--- Given data Enclosed Below ---
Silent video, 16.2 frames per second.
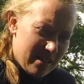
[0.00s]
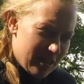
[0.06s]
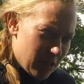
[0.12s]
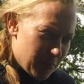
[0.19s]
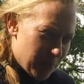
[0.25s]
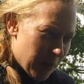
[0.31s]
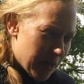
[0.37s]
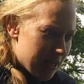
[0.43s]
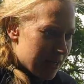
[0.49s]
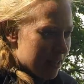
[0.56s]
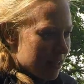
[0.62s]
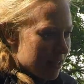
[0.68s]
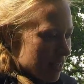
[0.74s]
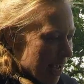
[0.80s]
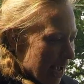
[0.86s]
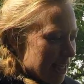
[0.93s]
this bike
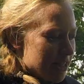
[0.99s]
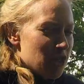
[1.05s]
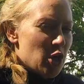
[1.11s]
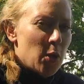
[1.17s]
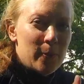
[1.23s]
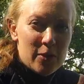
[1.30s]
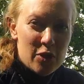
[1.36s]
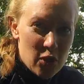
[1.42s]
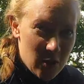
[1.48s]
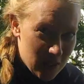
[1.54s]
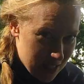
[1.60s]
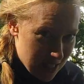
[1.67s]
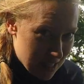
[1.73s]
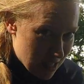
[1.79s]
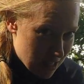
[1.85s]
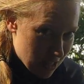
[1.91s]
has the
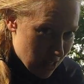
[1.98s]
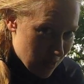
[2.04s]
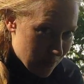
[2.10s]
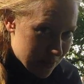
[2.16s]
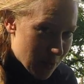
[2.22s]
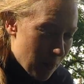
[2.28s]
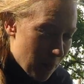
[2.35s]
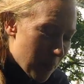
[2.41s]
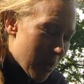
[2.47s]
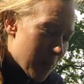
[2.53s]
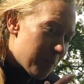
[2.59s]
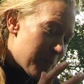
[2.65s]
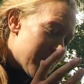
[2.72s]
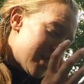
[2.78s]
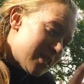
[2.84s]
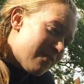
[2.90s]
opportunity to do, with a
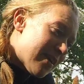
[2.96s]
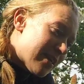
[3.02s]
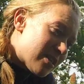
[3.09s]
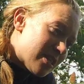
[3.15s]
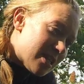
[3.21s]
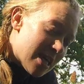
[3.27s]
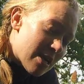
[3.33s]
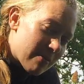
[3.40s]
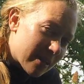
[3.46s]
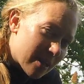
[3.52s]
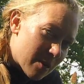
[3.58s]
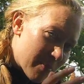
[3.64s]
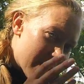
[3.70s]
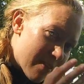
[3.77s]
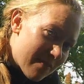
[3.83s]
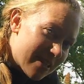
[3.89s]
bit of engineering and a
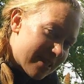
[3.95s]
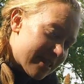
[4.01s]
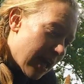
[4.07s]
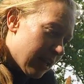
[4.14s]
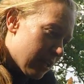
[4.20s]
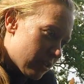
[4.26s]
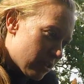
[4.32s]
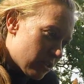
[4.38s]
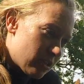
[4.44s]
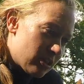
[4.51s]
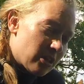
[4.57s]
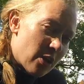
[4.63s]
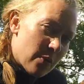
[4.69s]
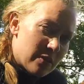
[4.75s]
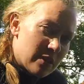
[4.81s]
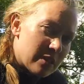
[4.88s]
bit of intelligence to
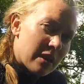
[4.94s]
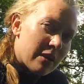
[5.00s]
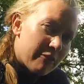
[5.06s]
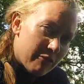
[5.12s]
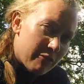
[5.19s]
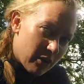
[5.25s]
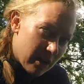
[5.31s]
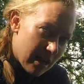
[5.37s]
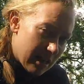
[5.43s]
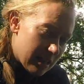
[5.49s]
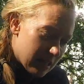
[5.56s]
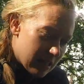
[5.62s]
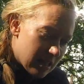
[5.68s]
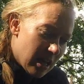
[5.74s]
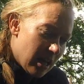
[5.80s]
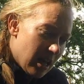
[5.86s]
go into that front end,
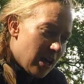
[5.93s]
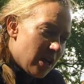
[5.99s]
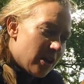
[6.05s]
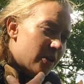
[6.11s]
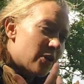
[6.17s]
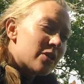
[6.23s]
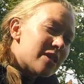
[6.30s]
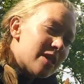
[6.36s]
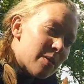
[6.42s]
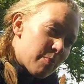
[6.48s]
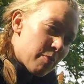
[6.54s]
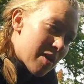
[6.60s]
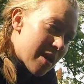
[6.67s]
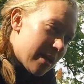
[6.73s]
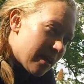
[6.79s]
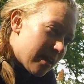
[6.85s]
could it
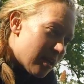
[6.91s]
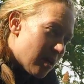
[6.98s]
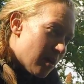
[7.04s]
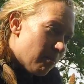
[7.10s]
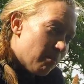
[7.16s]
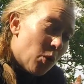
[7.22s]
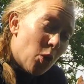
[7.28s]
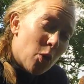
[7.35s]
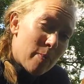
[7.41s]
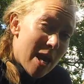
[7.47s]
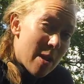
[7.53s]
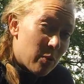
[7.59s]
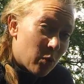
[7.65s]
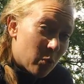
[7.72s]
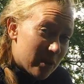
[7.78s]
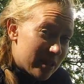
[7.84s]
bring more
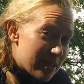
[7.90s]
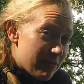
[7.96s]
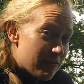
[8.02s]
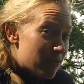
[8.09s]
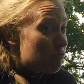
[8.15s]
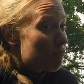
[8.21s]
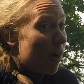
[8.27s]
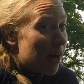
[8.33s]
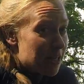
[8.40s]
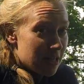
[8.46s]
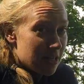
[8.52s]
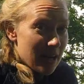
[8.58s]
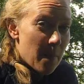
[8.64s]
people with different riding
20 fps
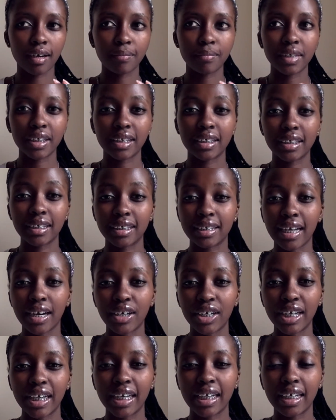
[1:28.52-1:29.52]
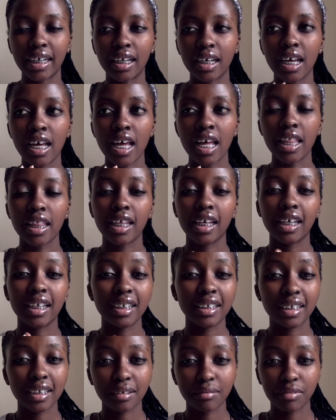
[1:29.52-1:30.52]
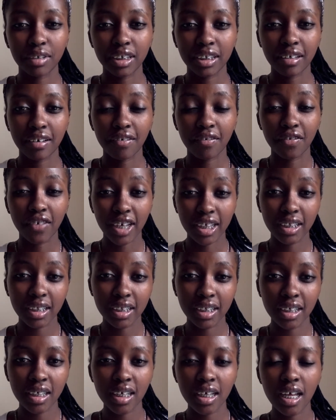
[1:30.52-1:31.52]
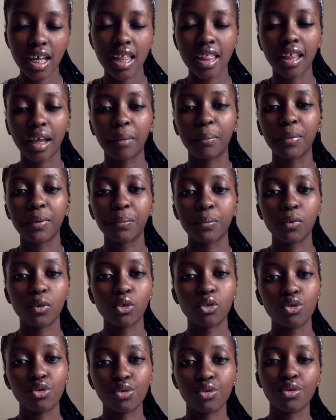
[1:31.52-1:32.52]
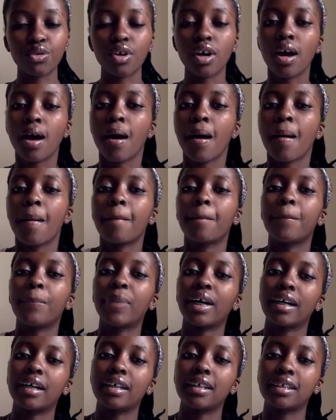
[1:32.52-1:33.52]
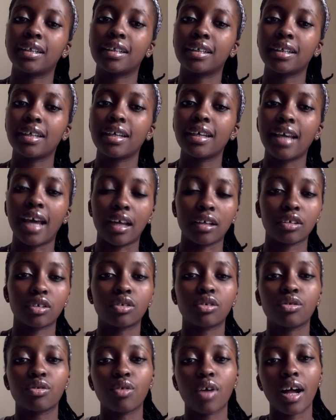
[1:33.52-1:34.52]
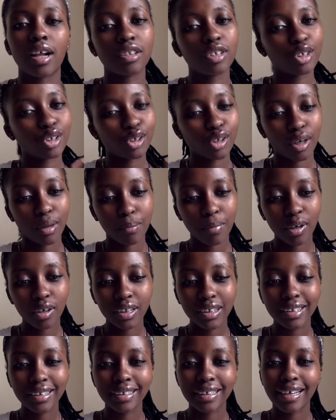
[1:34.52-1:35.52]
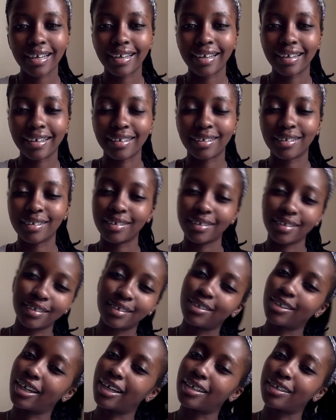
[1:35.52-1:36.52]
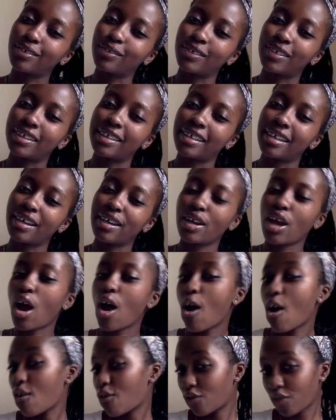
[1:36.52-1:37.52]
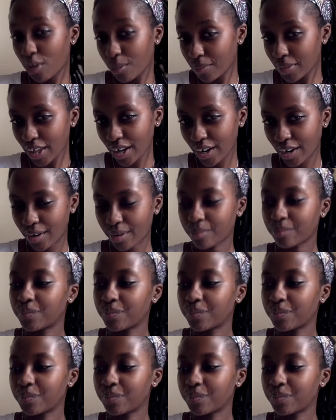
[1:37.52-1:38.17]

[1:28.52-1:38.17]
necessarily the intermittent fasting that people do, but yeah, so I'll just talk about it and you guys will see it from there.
--- End of Enclosed Given data ---
What is needed. From first line to last, return the records verbatim without their pictures.

Answer to the exercise.
Silent video, 16.2 frames per second.
[0.00s]
[0.06s]
[0.12s]
[0.19s]
[0.25s]
[0.31s]
[0.37s]
[0.43s]
[0.49s]
[0.56s]
[0.62s]
[0.68s]
[0.74s]
[0.80s]
[0.86s]
[0.93s]
this bike
[0.99s]
[1.05s]
[1.11s]
[1.17s]
[1.23s]
[1.30s]
[1.36s]
[1.42s]
[1.48s]
[1.54s]
[1.60s]
[1.67s]
[1.73s]
[1.79s]
[1.85s]
[1.91s]
has the
[1.98s]
[2.04s]
[2.10s]
[2.16s]
[2.22s]
[2.28s]
[2.35s]
[2.41s]
[2.47s]
[2.53s]
[2.59s]
[2.65s]
[2.72s]
[2.78s]
[2.84s]
[2.90s]
opportunity to do, with a
[2.96s]
[3.02s]
[3.09s]
[3.15s]
[3.21s]
[3.27s]
[3.33s]
[3.40s]
[3.46s]
[3.52s]
[3.58s]
[3.64s]
[3.70s]
[3.77s]
[3.83s]
[3.89s]
bit of engineering and a
[3.95s]
[4.01s]
[4.07s]
[4.14s]
[4.20s]
[4.26s]
[4.32s]
[4.38s]
[4.44s]
[4.51s]
[4.57s]
[4.63s]
[4.69s]
[4.75s]
[4.81s]
[4.88s]
bit of intelligence to
[4.94s]
[5.00s]
[5.06s]
[5.12s]
[5.19s]
[5.25s]
[5.31s]
[5.37s]
[5.43s]
[5.49s]
[5.56s]
[5.62s]
[5.68s]
[5.74s]
[5.80s]
[5.86s]
go into that front end,
[5.93s]
[5.99s]
[6.05s]
[6.11s]
[6.17s]
[6.23s]
[6.30s]
[6.36s]
[6.42s]
[6.48s]
[6.54s]
[6.60s]
[6.67s]
[6.73s]
[6.79s]
[6.85s]
could it
[6.91s]
[6.98s]
[7.04s]
[7.10s]
[7.16s]
[7.22s]
[7.28s]
[7.35s]
[7.41s]
[7.47s]
[7.53s]
[7.59s]
[7.65s]
[7.72s]
[7.78s]
[7.84s]
bring more
[7.90s]
[7.96s]
[8.02s]
[8.09s]
[8.15s]
[8.21s]
[8.27s]
[8.33s]
[8.40s]
[8.46s]
[8.52s]
[8.58s]
[8.64s]
people with different riding
20 fps
[1:28.52-1:29.52]
[1:29.52-1:30.52]
[1:30.52-1:31.52]
[1:31.52-1:32.52]
[1:32.52-1:33.52]
[1:33.52-1:34.52]
[1:34.52-1:35.52]
[1:35.52-1:36.52]
[1:36.52-1:37.52]
[1:37.52-1:38.17]

[1:28.52-1:38.17]
necessarily the intermittent fasting that people do, but yeah, so I'll just talk about it and you guys will see it from there.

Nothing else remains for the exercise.